# WHAT IS EXPECTED
Beneath this instruction is a block of data; output from it exactly the lines that run from the one containing "[00:00:01.00 to 00:00:02.00]" through the one containing "[00:00:10.00 to 00:00:11.00]", inclusive.

# RECORDED DATA
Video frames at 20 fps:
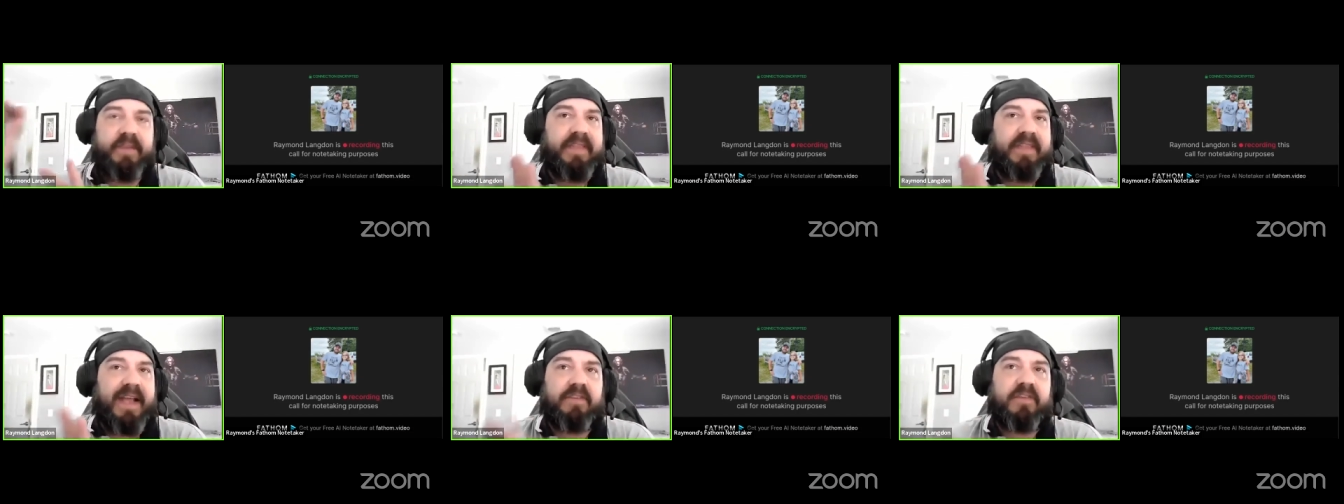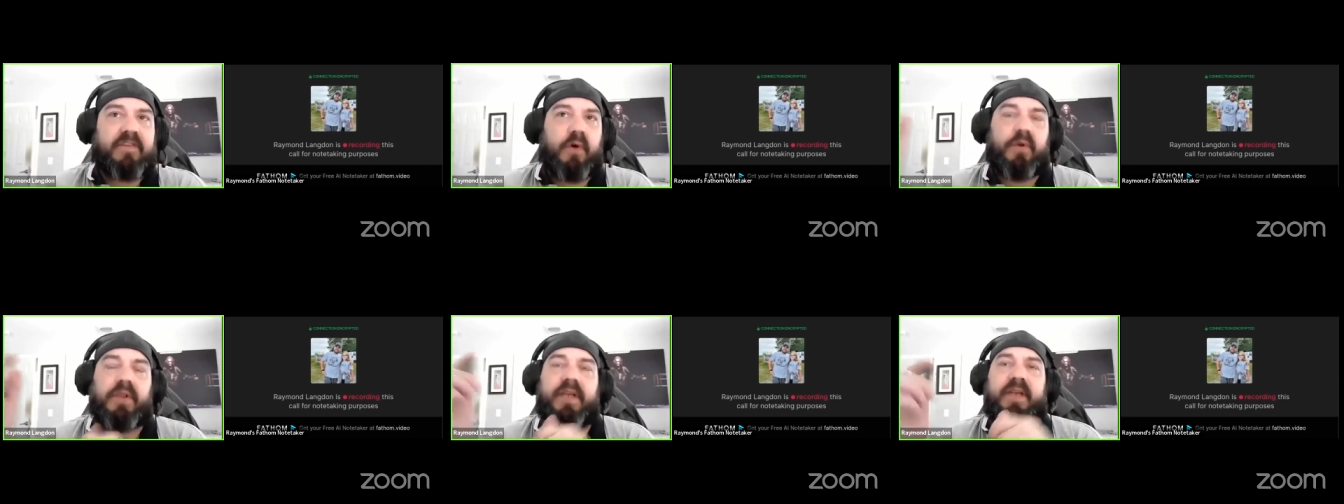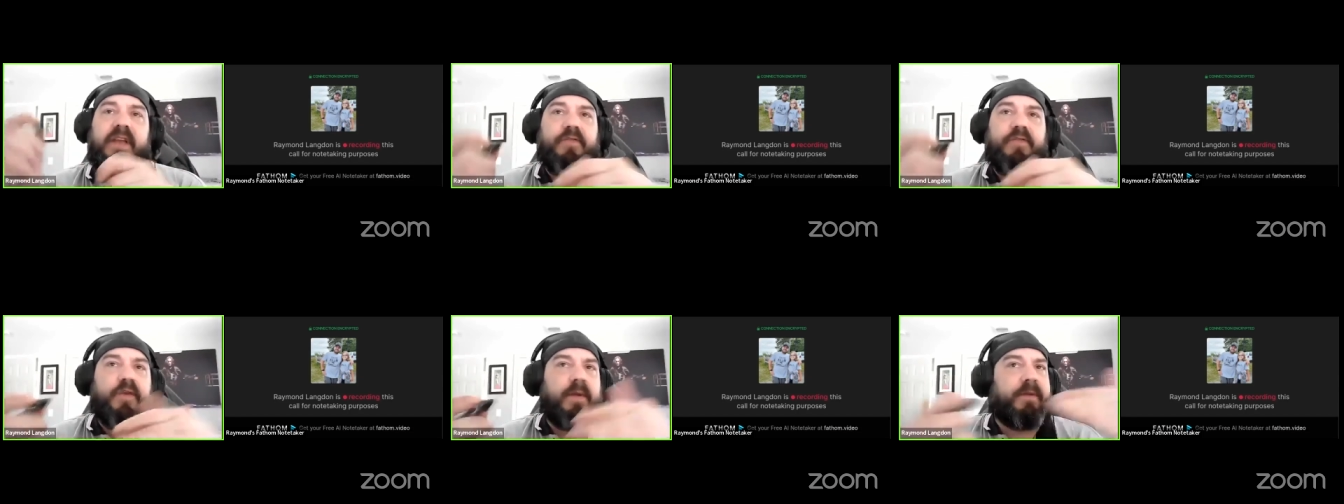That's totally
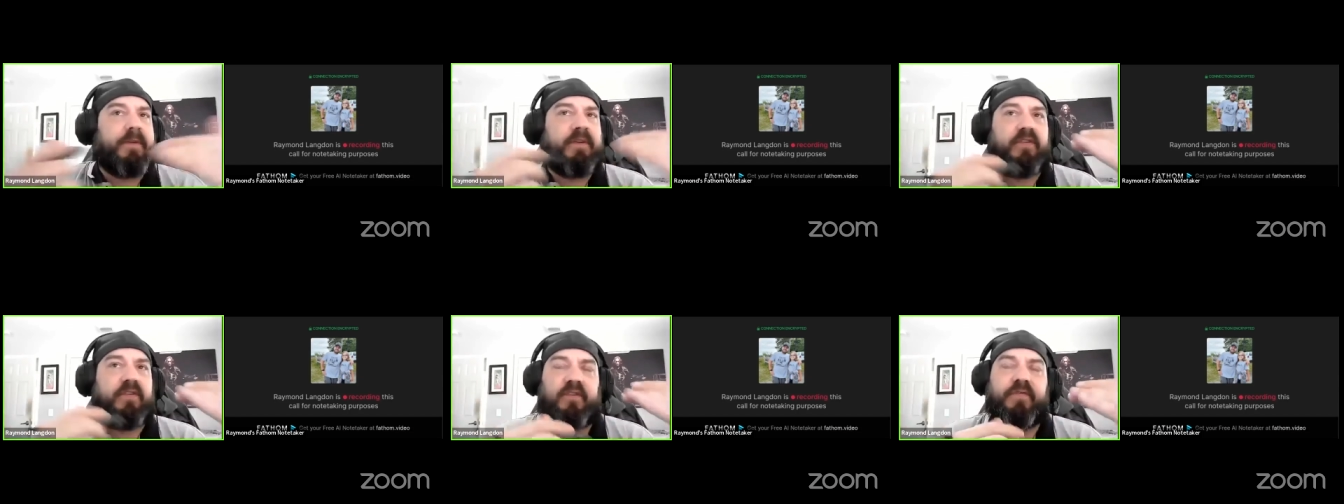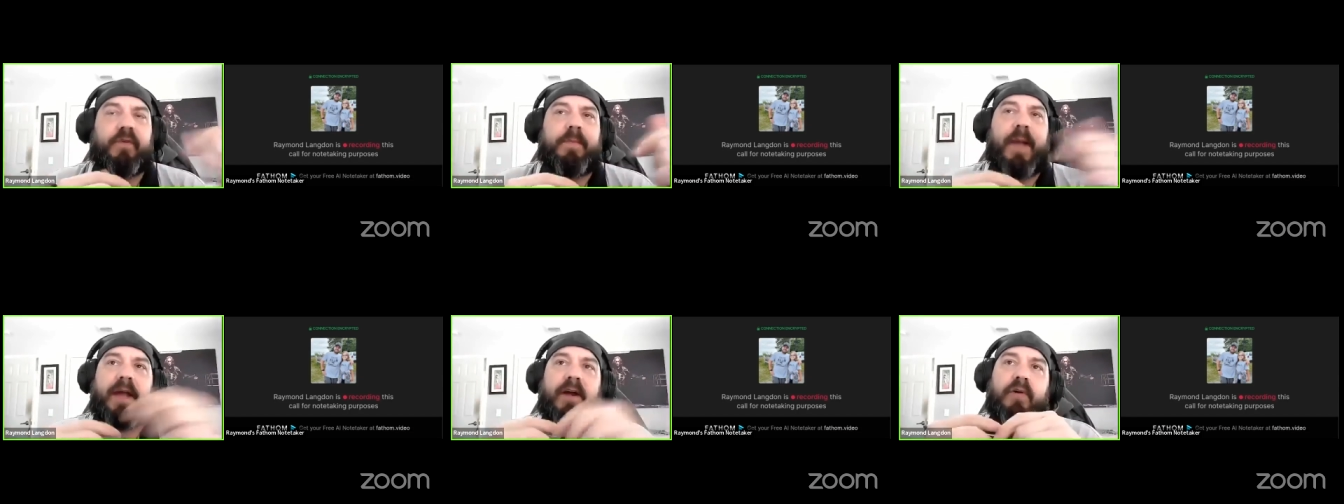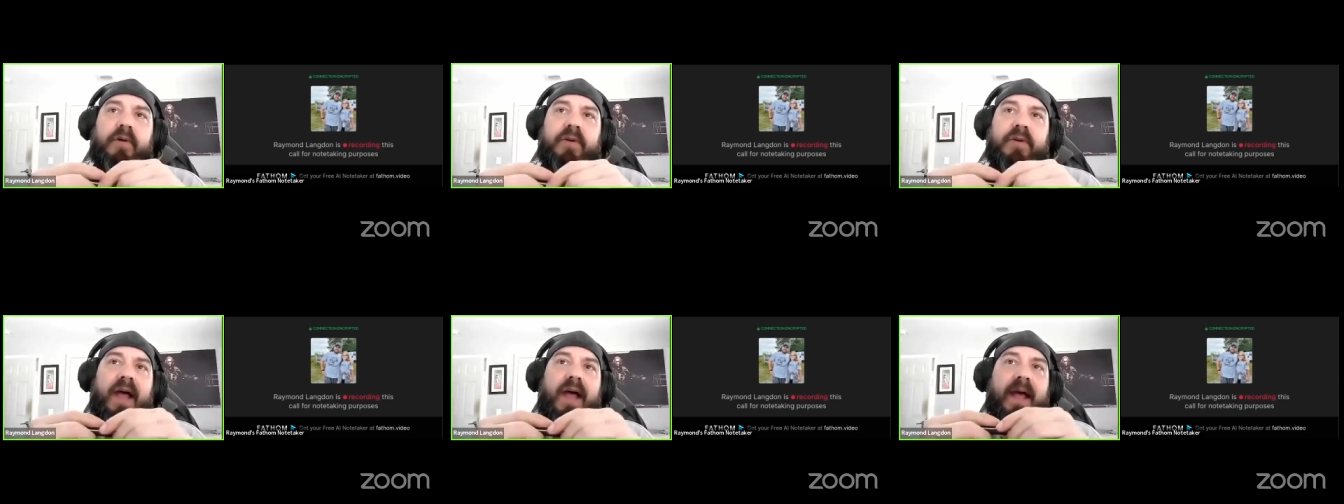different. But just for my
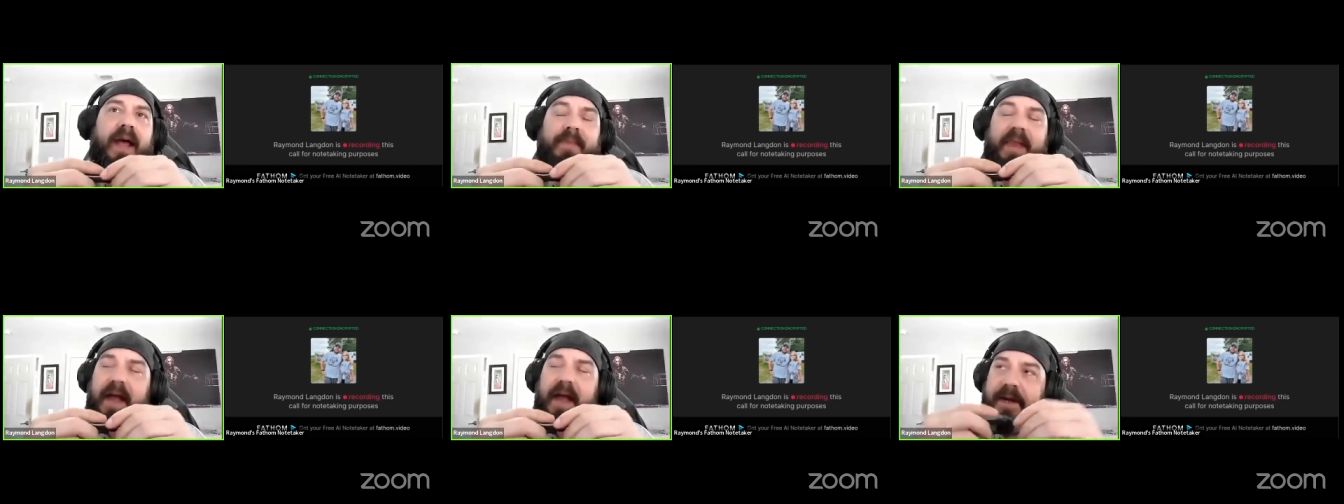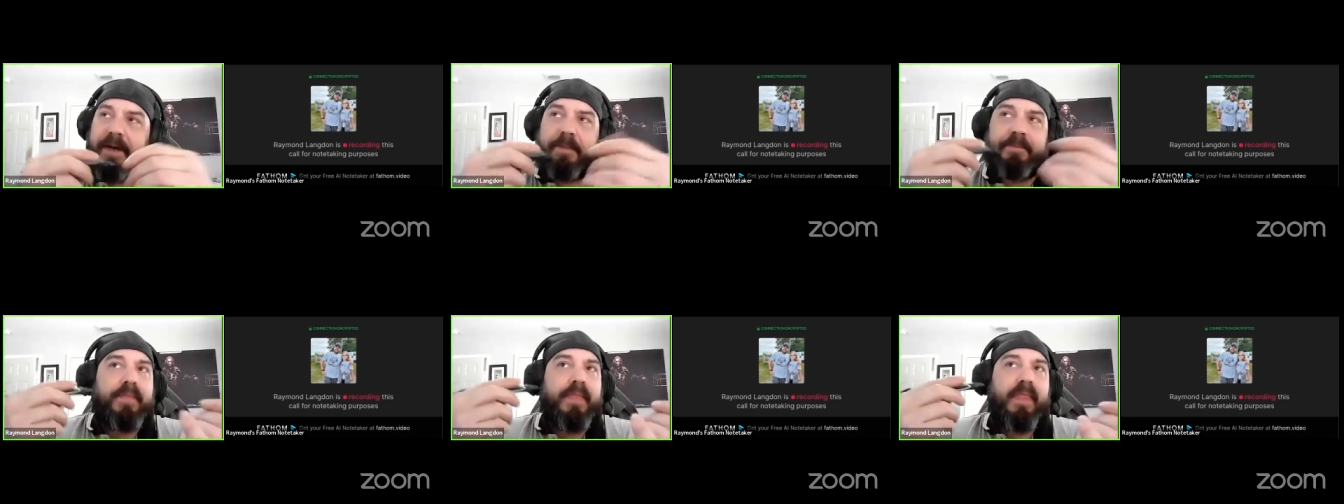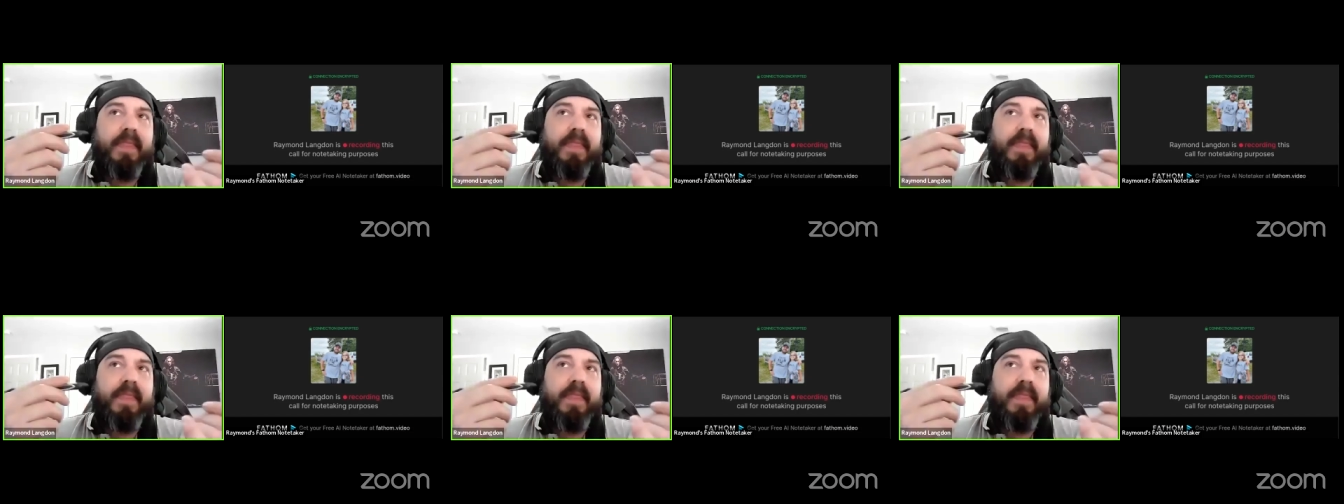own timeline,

---

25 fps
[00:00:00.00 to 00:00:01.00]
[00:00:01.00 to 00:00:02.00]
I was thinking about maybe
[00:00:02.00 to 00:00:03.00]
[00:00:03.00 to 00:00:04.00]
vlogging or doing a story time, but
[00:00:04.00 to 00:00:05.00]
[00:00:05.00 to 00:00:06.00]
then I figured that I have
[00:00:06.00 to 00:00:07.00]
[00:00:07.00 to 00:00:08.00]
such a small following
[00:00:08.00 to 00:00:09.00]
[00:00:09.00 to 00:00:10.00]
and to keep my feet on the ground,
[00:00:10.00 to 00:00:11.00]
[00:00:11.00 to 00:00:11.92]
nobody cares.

# RESPONSE TO THIS TASK
[00:00:01.00 to 00:00:02.00]
I was thinking about maybe
[00:00:02.00 to 00:00:03.00]
[00:00:03.00 to 00:00:04.00]
vlogging or doing a story time, but
[00:00:04.00 to 00:00:05.00]
[00:00:05.00 to 00:00:06.00]
then I figured that I have
[00:00:06.00 to 00:00:07.00]
[00:00:07.00 to 00:00:08.00]
such a small following
[00:00:08.00 to 00:00:09.00]
[00:00:09.00 to 00:00:10.00]
and to keep my feet on the ground,
[00:00:10.00 to 00:00:11.00]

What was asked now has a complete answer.